I recently wrote a new module. When time came to bite the bullet and provide the carefully-crafted code with some documentation, I started asking myself questions about how to do it. I'd written some of the module before running the module package creation tool h2xs so I didn't have the boilerplate entries already in place. What was properly supposed to be in a module's POD? I started looking at some semi-random modules installed to my system, and discovered that there appeared to be a lot of variation in what the authors chose to use as head[ing]1 labels, these being one of the basic elements that give POD documentation their structure. My curiosity was piqued further.

A simple way to address this question is to just run h2xs to make a "fake" module setup.
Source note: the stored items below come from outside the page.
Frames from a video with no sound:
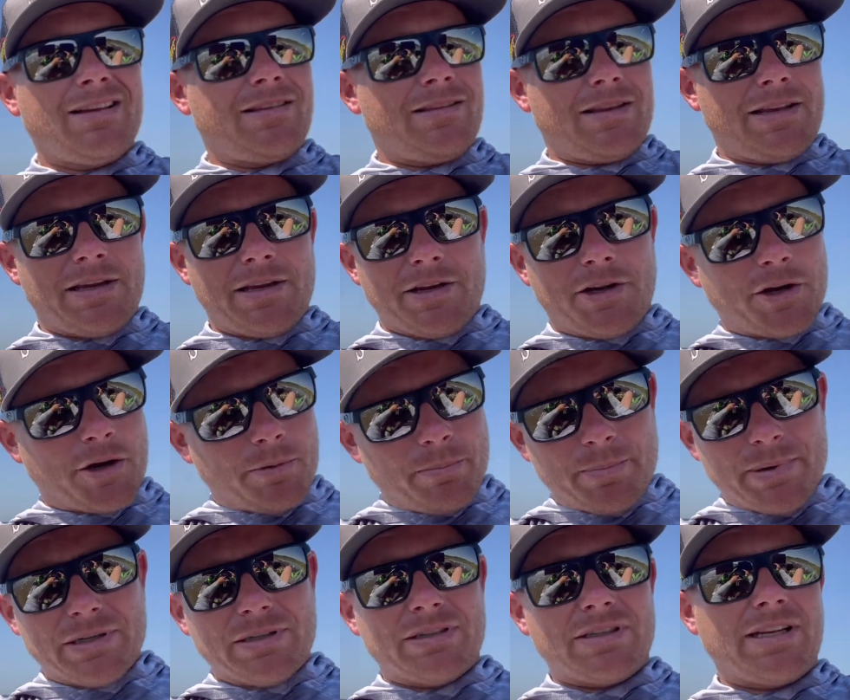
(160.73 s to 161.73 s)
your
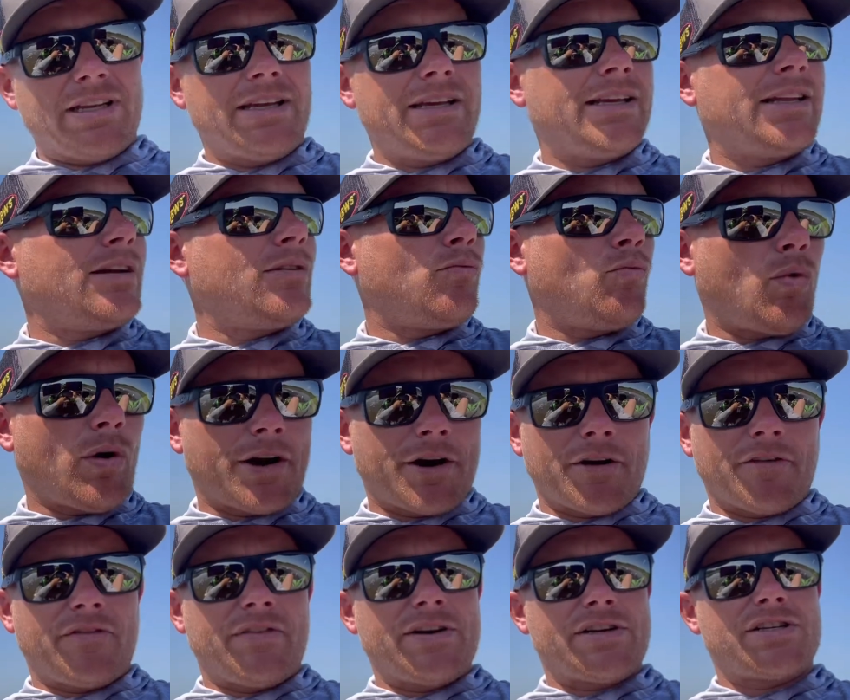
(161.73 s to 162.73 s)
ability and where
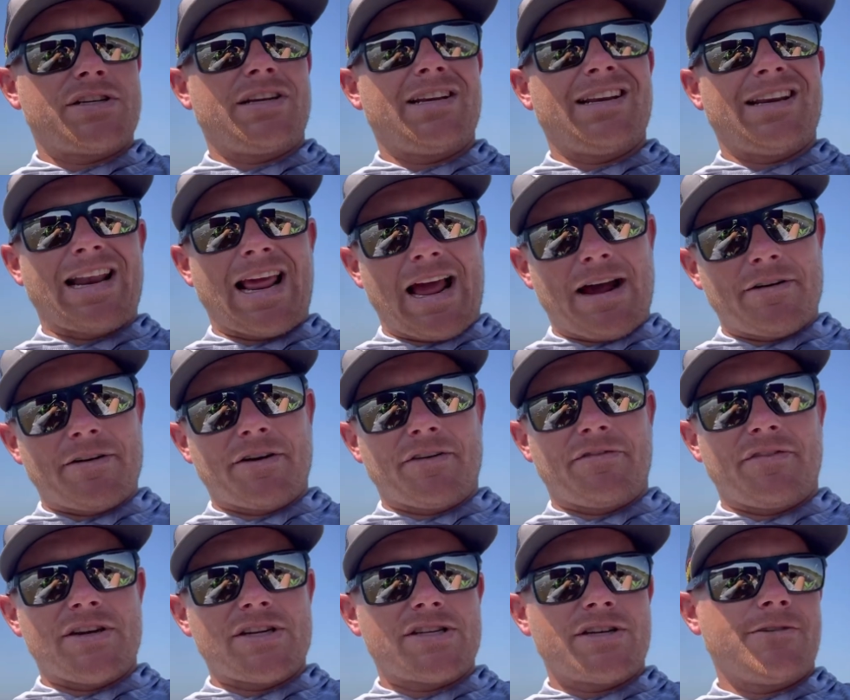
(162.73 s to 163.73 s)
you're fishing and how you're
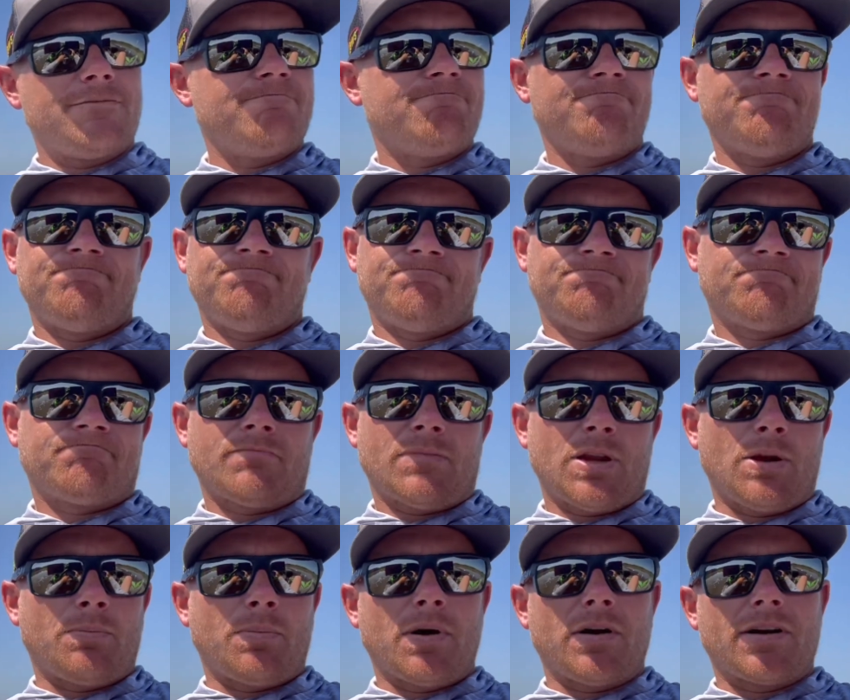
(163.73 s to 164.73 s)
fishing,
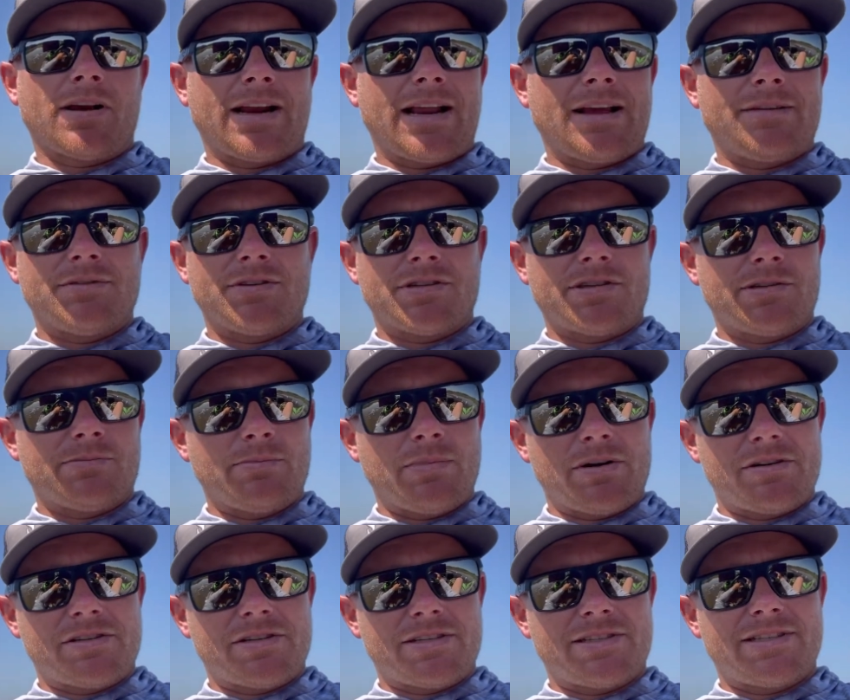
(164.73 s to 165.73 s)
you're probably gonna have just as
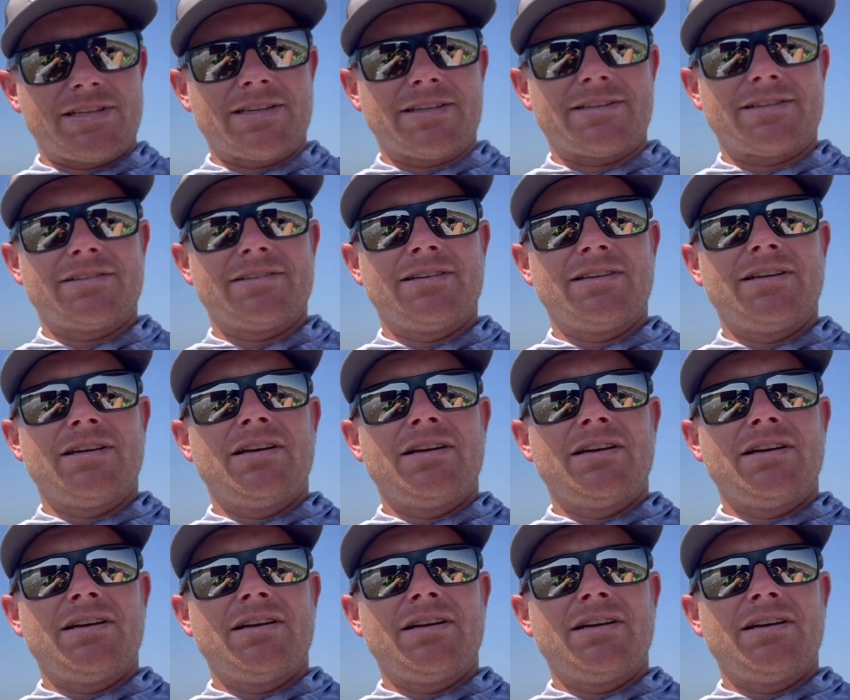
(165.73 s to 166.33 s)
much success.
Doing so (with Perl-5.8.1 as the base release) yields this list of head1 labels in the generated module file "skeleton":
    =head1 NAME
    =head1 SYNOPSIS
    =head1 DESCRIPTION
    =head1 SEE ALSO
    =head1 AUTHOR

If these six labels are present in some large percentage of module documentations, we might infer that many module authors are using the h2xs tool and leaving the POD pretty much as is -- "filling in the blanks".

I decided that I wanted to find out more. Reading page after page of POD is way too much work, being the lazy programmer that I am. So I decided to hack together a little Perl to let me in on the bare stats without laborious manual labor. As textual analysis tools go this is no great shakes, in fact it could be seriously flawed. But anyway what it revealed was interesting ...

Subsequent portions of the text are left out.